OpenELA compatibility toolset helps Linux distros reduce testing costs 

OpenELA has announced ELValidated, a verification and interoperability suite for Enterprise Linux operating systems. 

This gives developers the ability to verify the compatibility of their Enterprise Linux distributions. 

It’s a compatibility that enables software and hardware vendors to reduce testing costs, resource commitments and risk while giving end-users more choice and confidence in using compatible versions, as well as more flexibility in their Enterprise Linux distribution options.

ELValidated is an open source toolkit which uses industry-standardised technology to validate the binary interface of libraries in a given operating system.

The tool checks the Application Binary Interfaces (ABI) for critical libraries and packages against published ABIs hosted by the OpenELA organisation and Enterprise Linux vendors whose distributions meet this standard can be confident that their distributions are binary compatible with the Enterprise Linux standard. 

This standard can also be used by software application vendors: vendors whose software is supported on environments that meet the OpenELA Compatibility Standard can be confident that their applications will run on any compatible Enterprise Linux distribution.

SuSE: Pumping providers’ prospective pools

ISVs, IHVs and Linux developers benefit from ELValidated by gaining validation and assurance that their applications can run across all Linux distributions without any modifications or recompilations. 

“As organisations’ IT environments become more diverse, they are increasingly prioritising flexibility and choice in their Enterprise Linux distribution options,” said Brent Schroeder, head of the office of the CTO, SUSE and member of the board, OpenELA. “ELValidated gives ISVs greater confidence that their applications are compatible across all releases while also benefiting Enterprise Linux distribution providers by assuring their customers that distributions are compatible across all Enterprise Linux environments. This delivers the double benefit of expanding ISV and distribution providers’ prospective customer pools while giving Enterprise Linux users more choice than ever in the distributions available to their organisations.” 

Greg Marsden, senior vice president of Linux development, Oracle and member of the board, OpenELA says that the introduction of ELValidated marks one of OpenELA’s initial goals: to set the standard for Enterprise Linux distributions and give users full confidence in their choice of a distribution.

“For years, we’ve had general standards for Linux like the LSB, but there’s never been a clear, open and repeatable way to define and validate strict compatibility specifically for Enterprise Linux,” said Gregory Kurtzer, CEO and founder, CIQ and member of the board, OpenELA. 

Kurtzer is also the creator of Rocky Linux. 

He continues his commentary by saying that this deficit in open clearness has made life difficult for vendors and end users alike i.e without a concrete definition of compatibility, there’s always been a degree of uncertainty. 
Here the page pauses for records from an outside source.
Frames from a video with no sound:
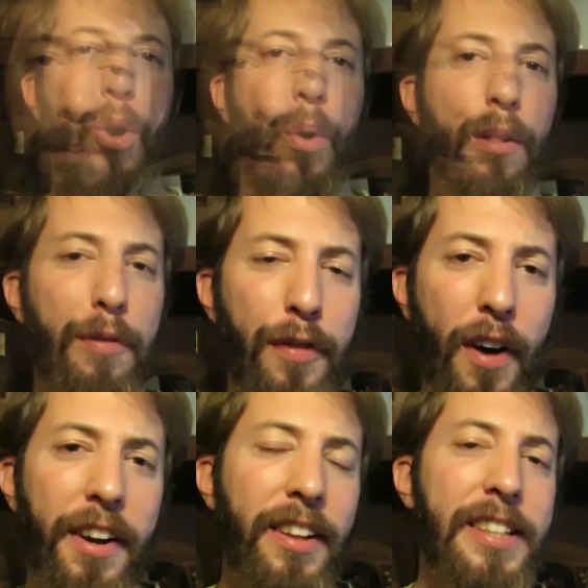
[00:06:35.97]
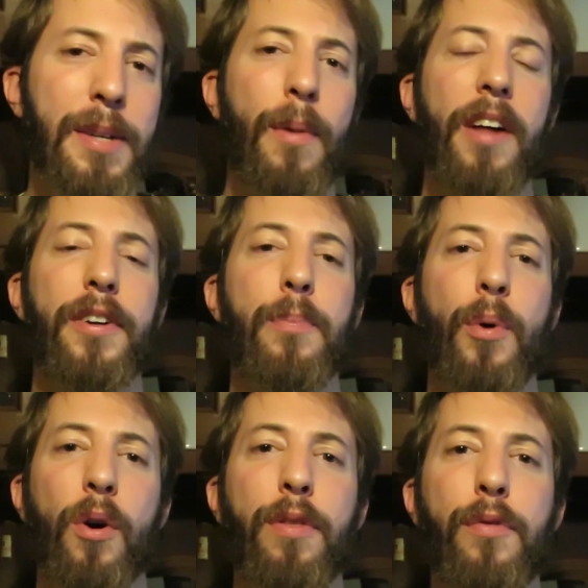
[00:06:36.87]
Well, finally the mother
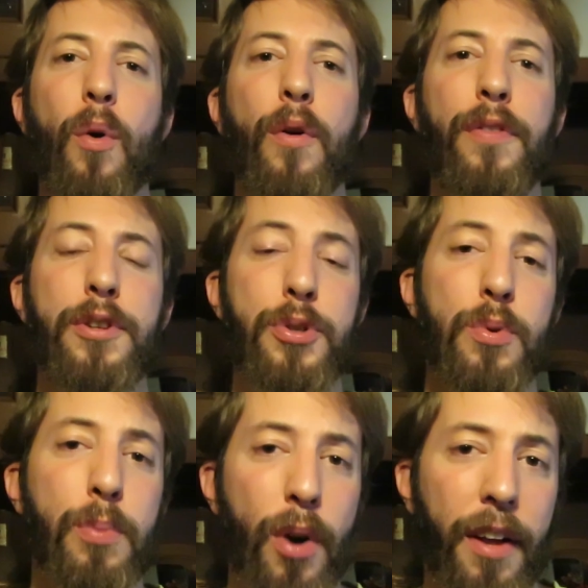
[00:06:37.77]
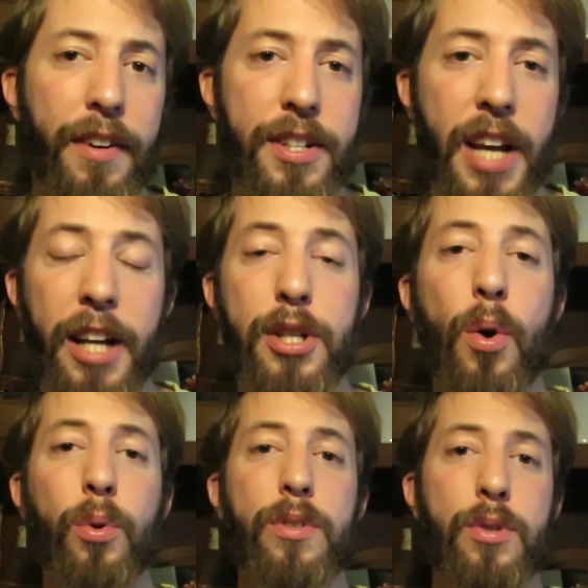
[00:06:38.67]
brought forth the two brothers and
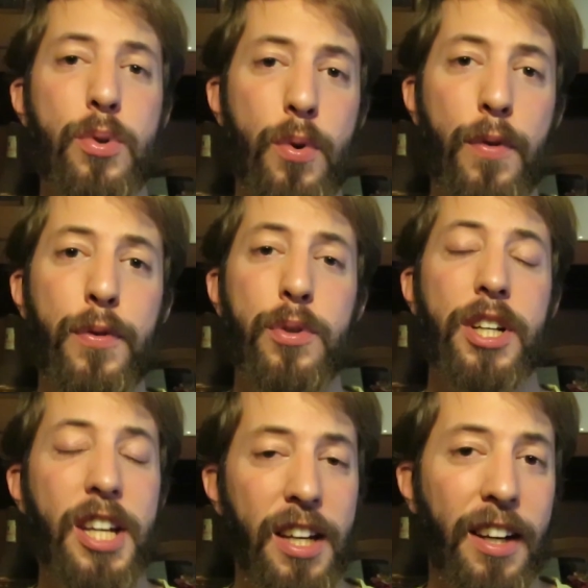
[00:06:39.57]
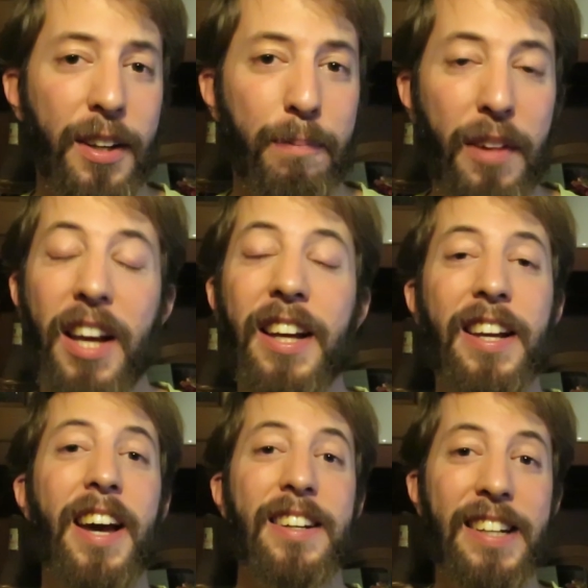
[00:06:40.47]
told the truth to the king.
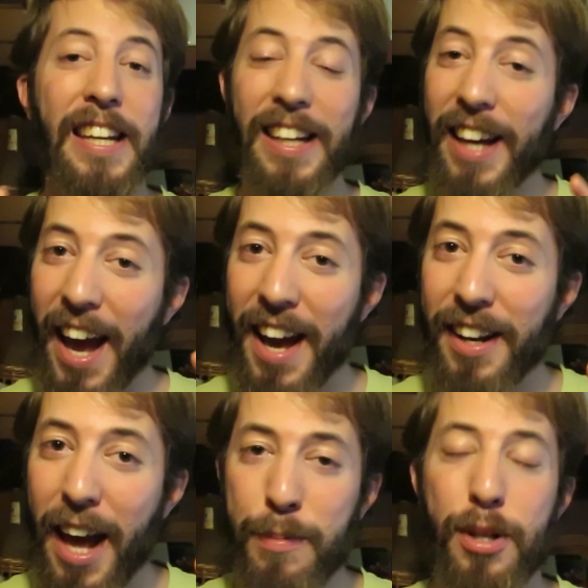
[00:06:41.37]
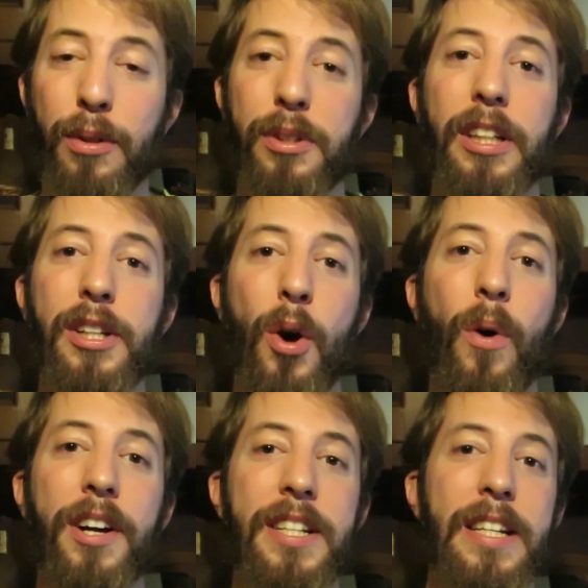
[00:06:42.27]
Yeah, the king had absolutely
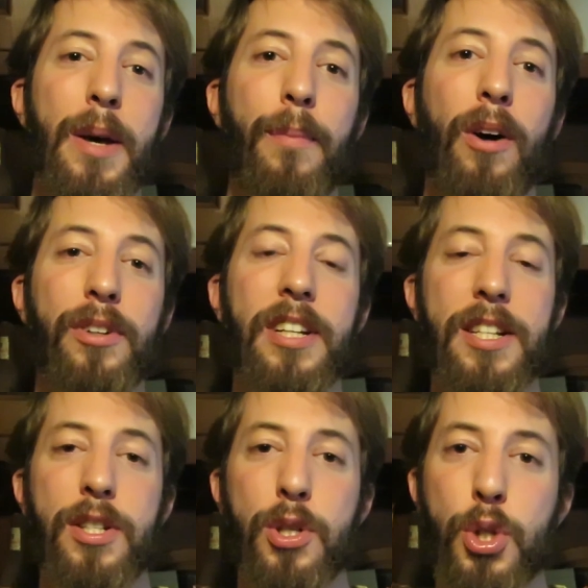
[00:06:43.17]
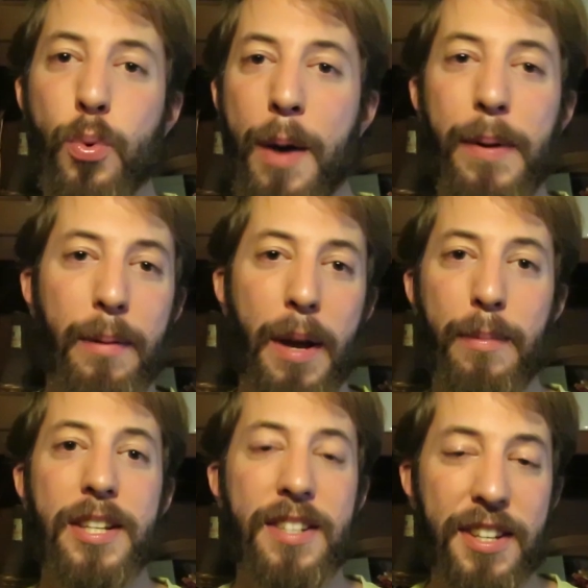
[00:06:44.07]
no idea about this swapping
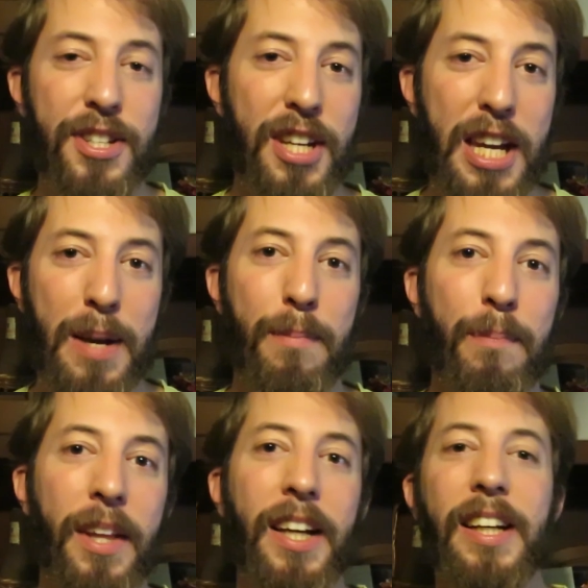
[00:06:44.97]
babies scheme.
“CentOS once filled that gap by acting as a common reference, but with its shift away from that role, the industry has been missing a trusted, shared foundation. That’s what makes [this] announcement so exciting,” said Kurtzer.

ELValidated can be used by organisations to validate changes to existing releases and compatibility between releases, helping verify that features added to a given operating system haven’t broken compatibility with earlier versions. With ELValidated, organisations and developers can increase their scope of support without increasing the testing costs and resources necessary for each Linux distribution.